*What is expected*.
Take the lines from the one with "[0:03.33-0:04.33]" through the last line of the material below and write them out exactly, without any pictures.
[[ The records, beginning ]]
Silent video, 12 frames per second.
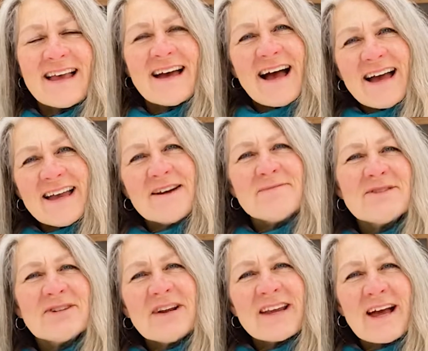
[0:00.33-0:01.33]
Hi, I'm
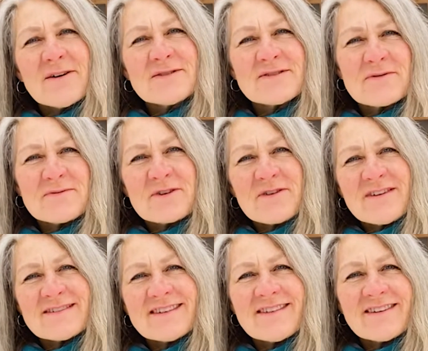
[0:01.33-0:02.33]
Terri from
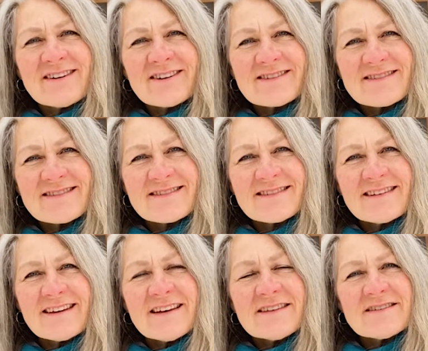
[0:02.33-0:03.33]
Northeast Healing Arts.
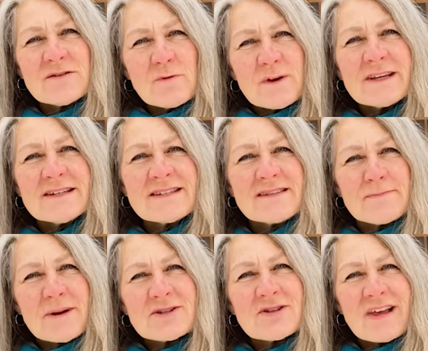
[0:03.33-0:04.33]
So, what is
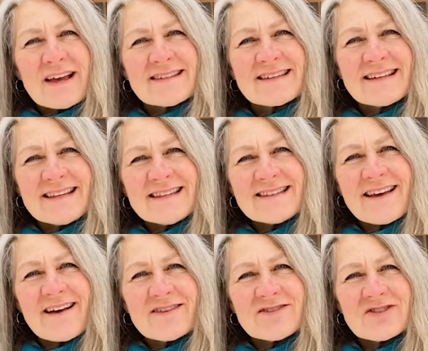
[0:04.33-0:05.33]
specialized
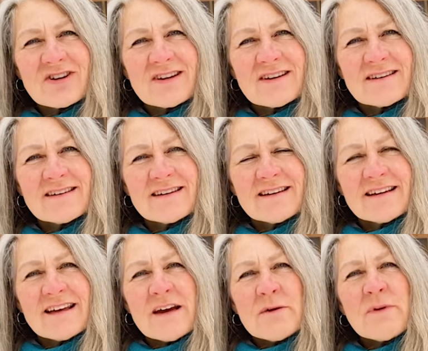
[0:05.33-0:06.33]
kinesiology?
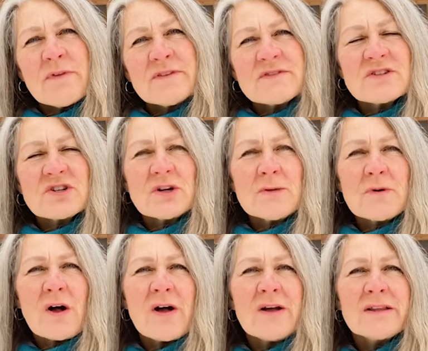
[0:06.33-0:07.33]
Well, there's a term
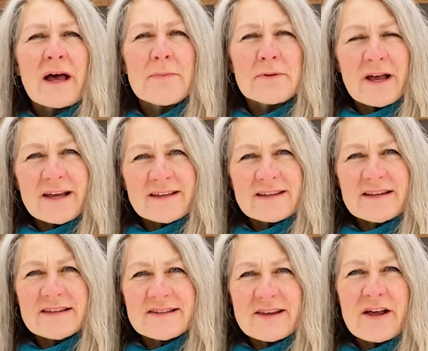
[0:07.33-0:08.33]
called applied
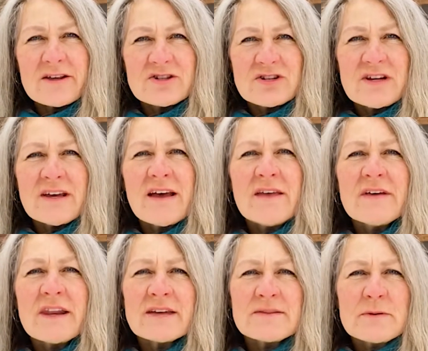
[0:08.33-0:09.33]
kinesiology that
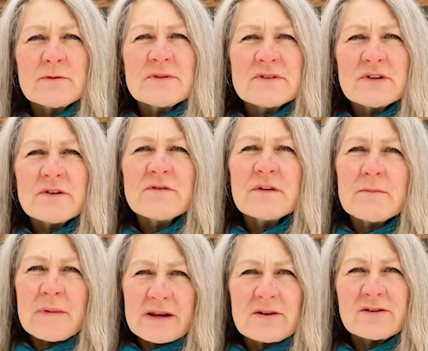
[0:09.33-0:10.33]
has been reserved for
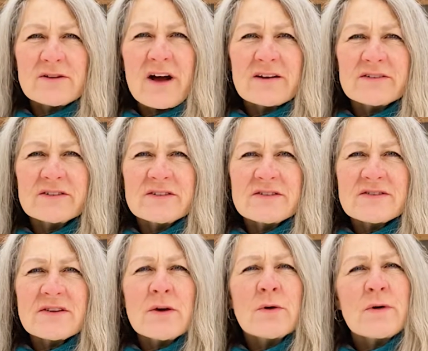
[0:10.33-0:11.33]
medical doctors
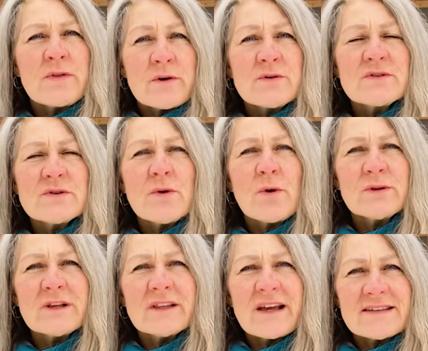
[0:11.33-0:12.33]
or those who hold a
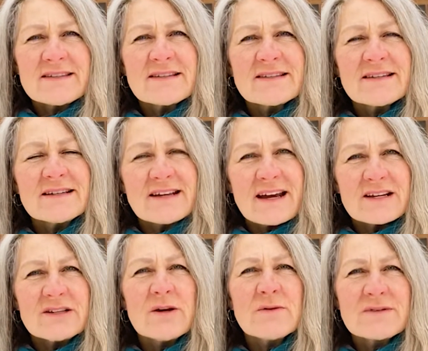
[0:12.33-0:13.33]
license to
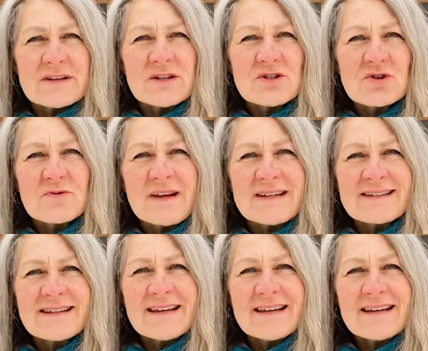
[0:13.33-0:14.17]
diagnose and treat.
[[ The records, end ]]
*Solution*.
[0:03.33-0:04.33]
So, what is
[0:04.33-0:05.33]
specialized
[0:05.33-0:06.33]
kinesiology?
[0:06.33-0:07.33]
Well, there's a term
[0:07.33-0:08.33]
called applied
[0:08.33-0:09.33]
kinesiology that
[0:09.33-0:10.33]
has been reserved for
[0:10.33-0:11.33]
medical doctors
[0:11.33-0:12.33]
or those who hold a
[0:12.33-0:13.33]
license to
[0:13.33-0:14.17]
diagnose and treat.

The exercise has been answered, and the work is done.